- Exercise aim: Using the listing below, set down exactly the lines from the one that contains "[1.00-2.00s]" through the one that contains "[15.00-15.90s]", with no pictures.

- Supplied information:

Start of Block

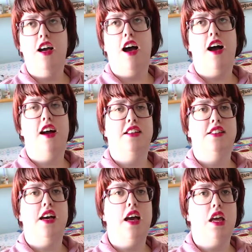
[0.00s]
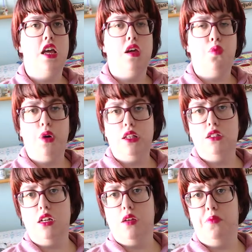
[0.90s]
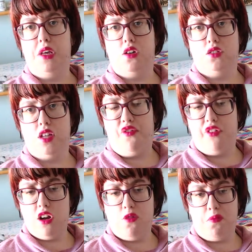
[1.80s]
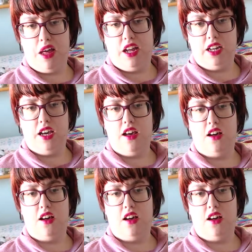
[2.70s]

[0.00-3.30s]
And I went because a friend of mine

End of Block
Start of Block

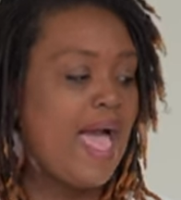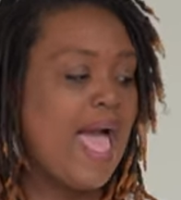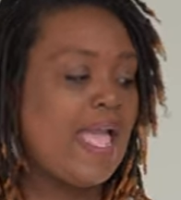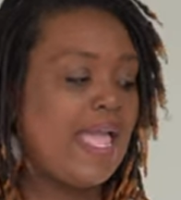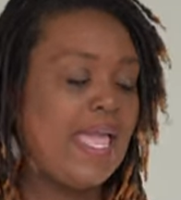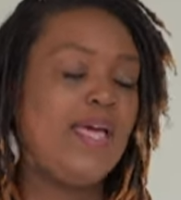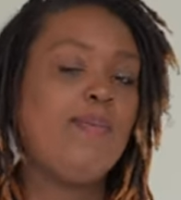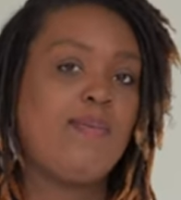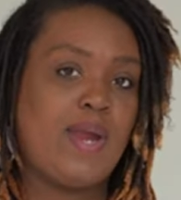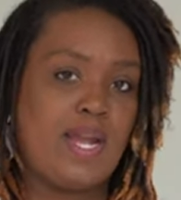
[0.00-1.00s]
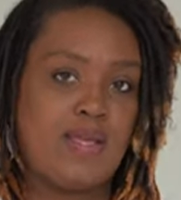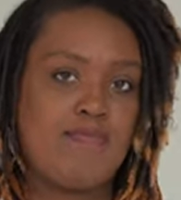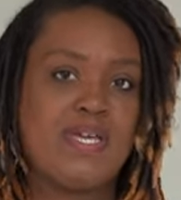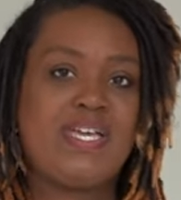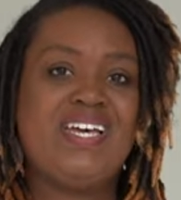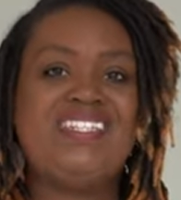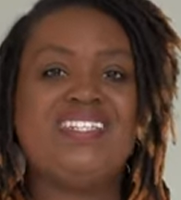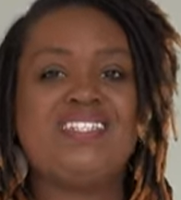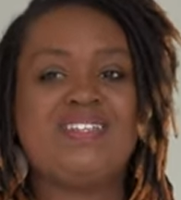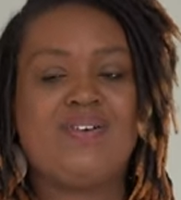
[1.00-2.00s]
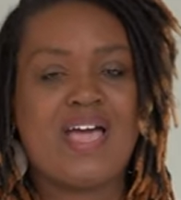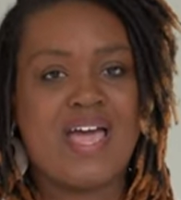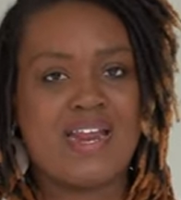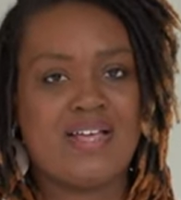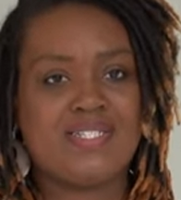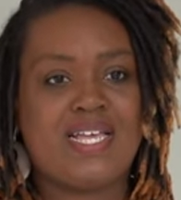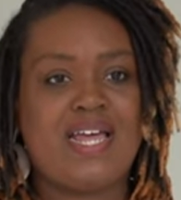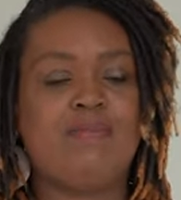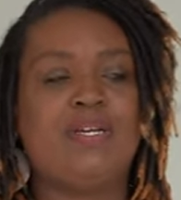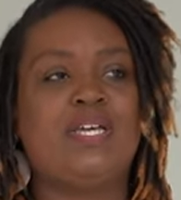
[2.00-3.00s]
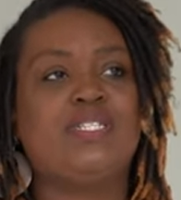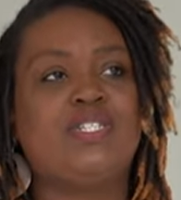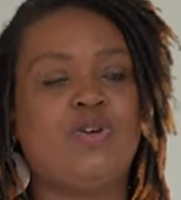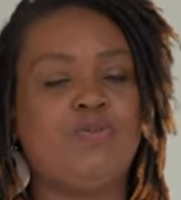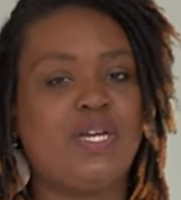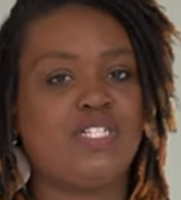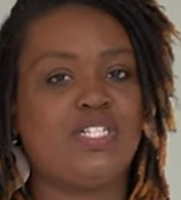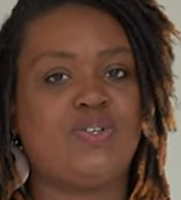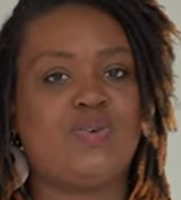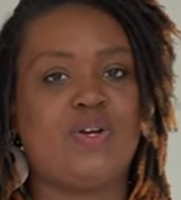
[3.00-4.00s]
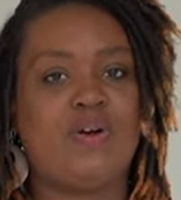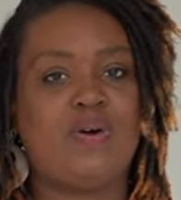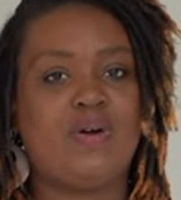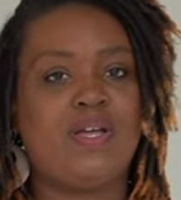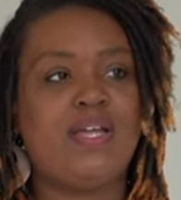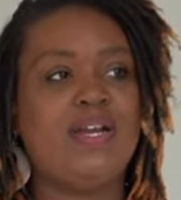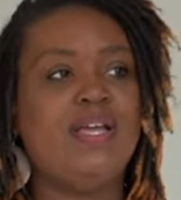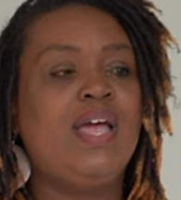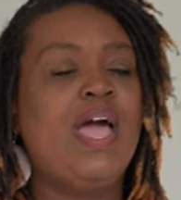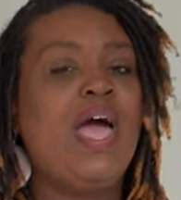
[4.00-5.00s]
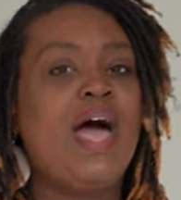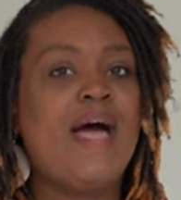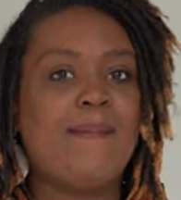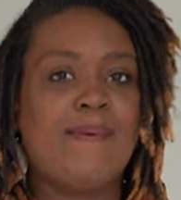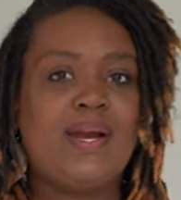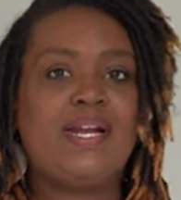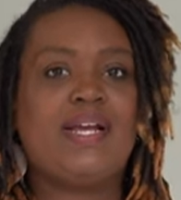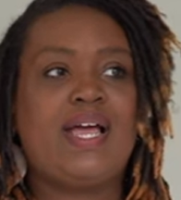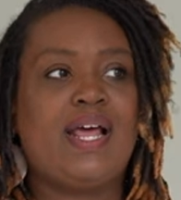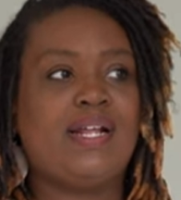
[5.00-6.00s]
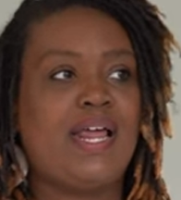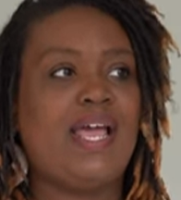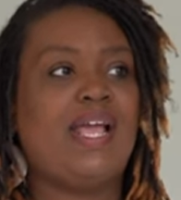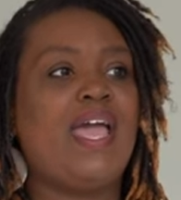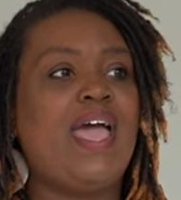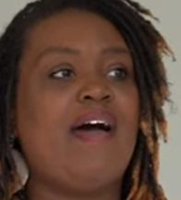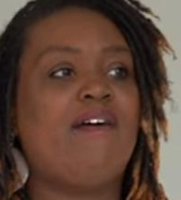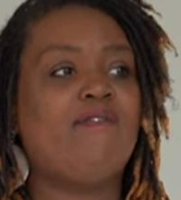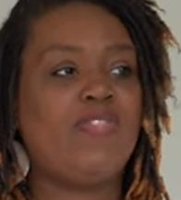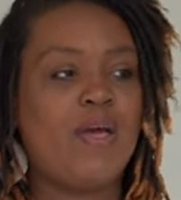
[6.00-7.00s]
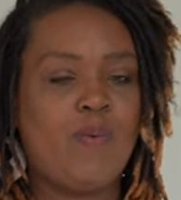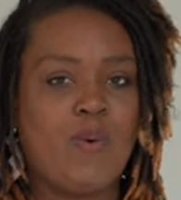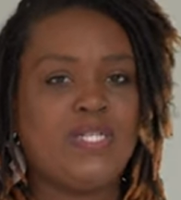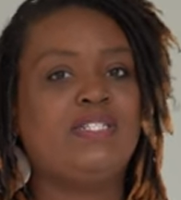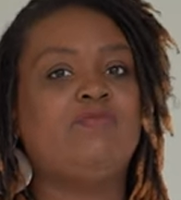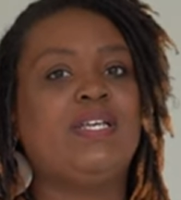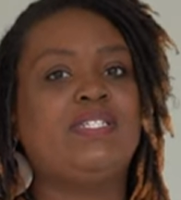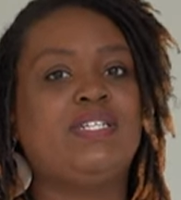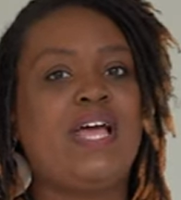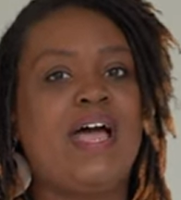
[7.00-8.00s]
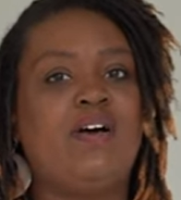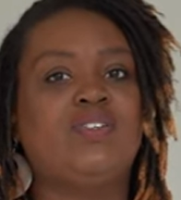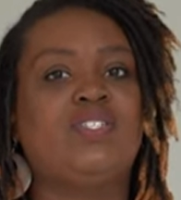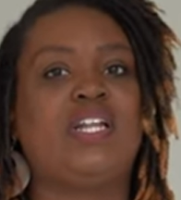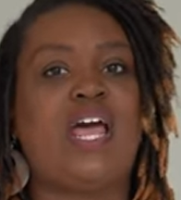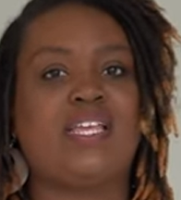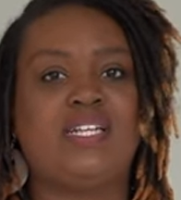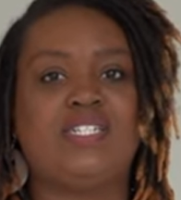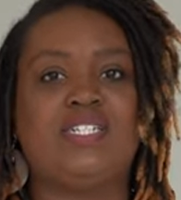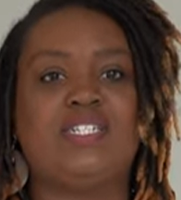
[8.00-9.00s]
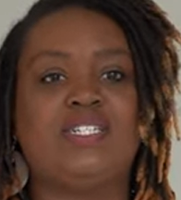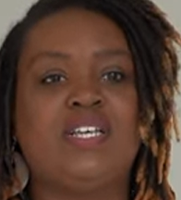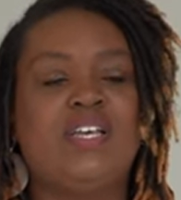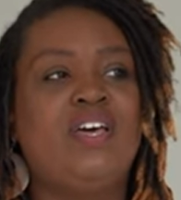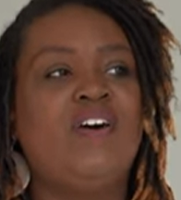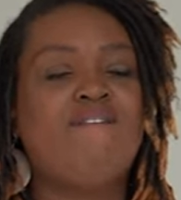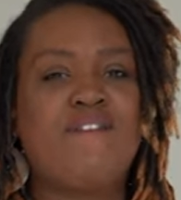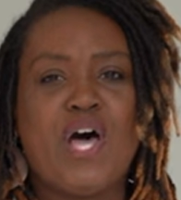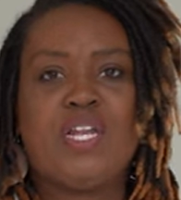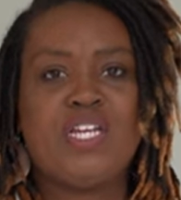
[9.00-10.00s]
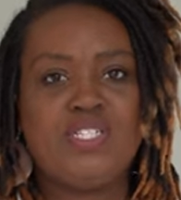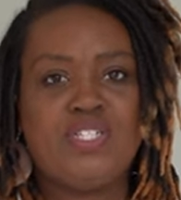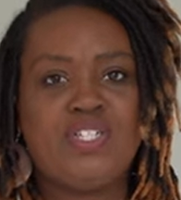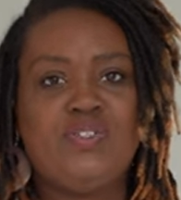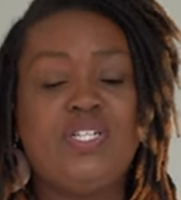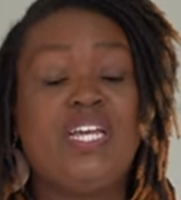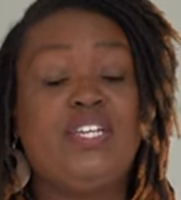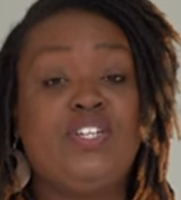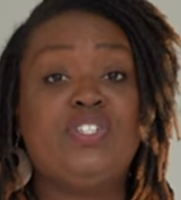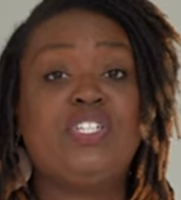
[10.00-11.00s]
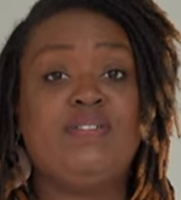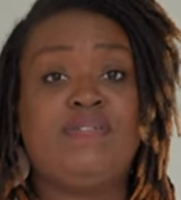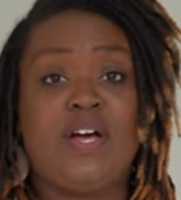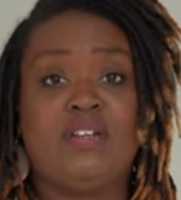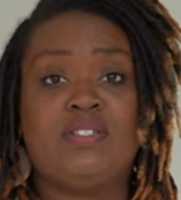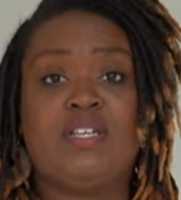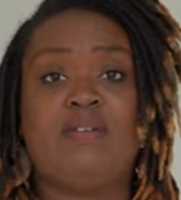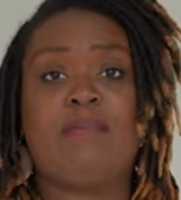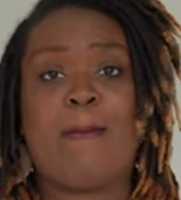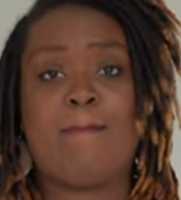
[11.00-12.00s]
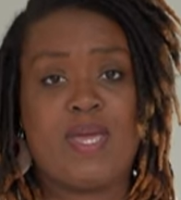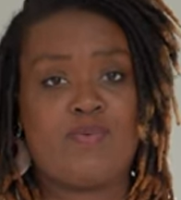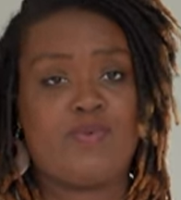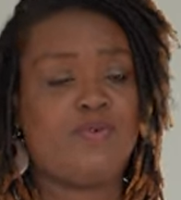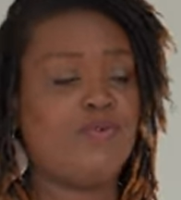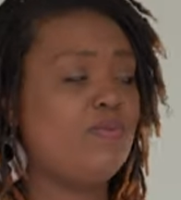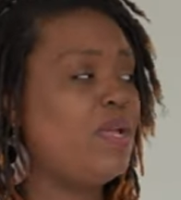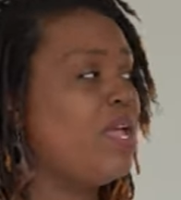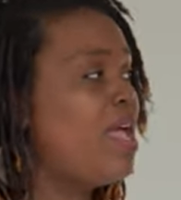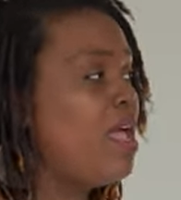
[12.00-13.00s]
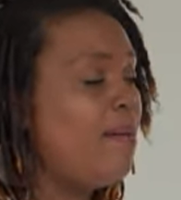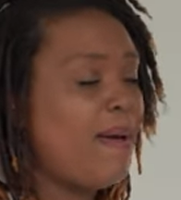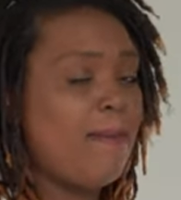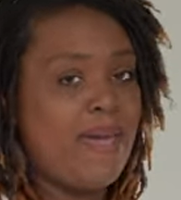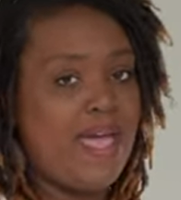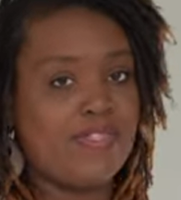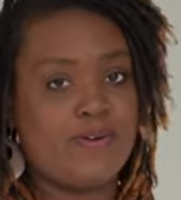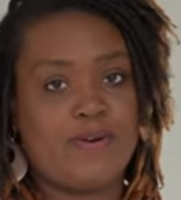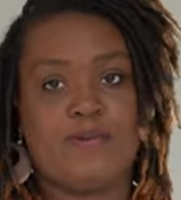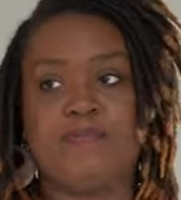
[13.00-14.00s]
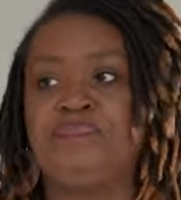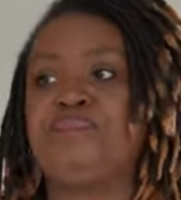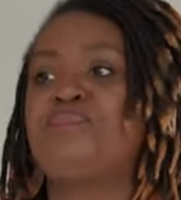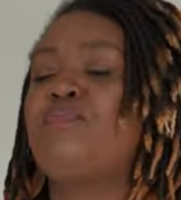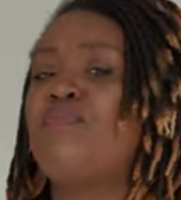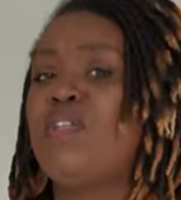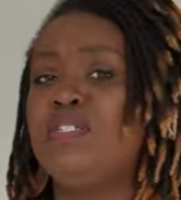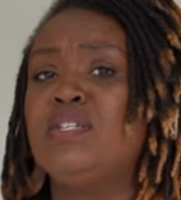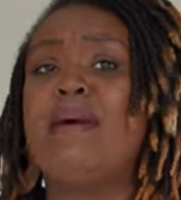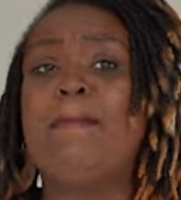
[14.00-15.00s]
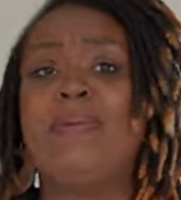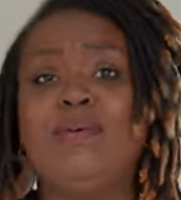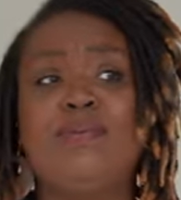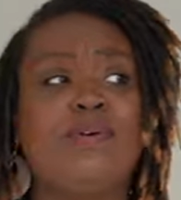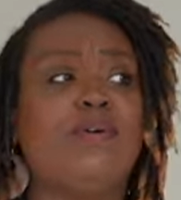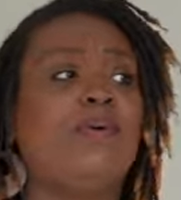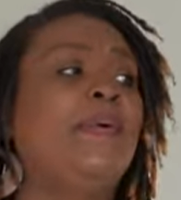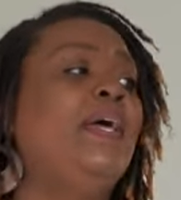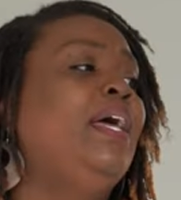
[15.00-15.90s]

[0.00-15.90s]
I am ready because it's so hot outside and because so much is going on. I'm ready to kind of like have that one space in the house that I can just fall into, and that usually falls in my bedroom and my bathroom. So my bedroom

End of Block

- Response:
[1.00-2.00s]
[2.00-3.00s]
[3.00-4.00s]
[4.00-5.00s]
[5.00-6.00s]
[6.00-7.00s]
[7.00-8.00s]
[8.00-9.00s]
[9.00-10.00s]
[10.00-11.00s]
[11.00-12.00s]
[12.00-13.00s]
[13.00-14.00s]
[14.00-15.00s]
[15.00-15.90s]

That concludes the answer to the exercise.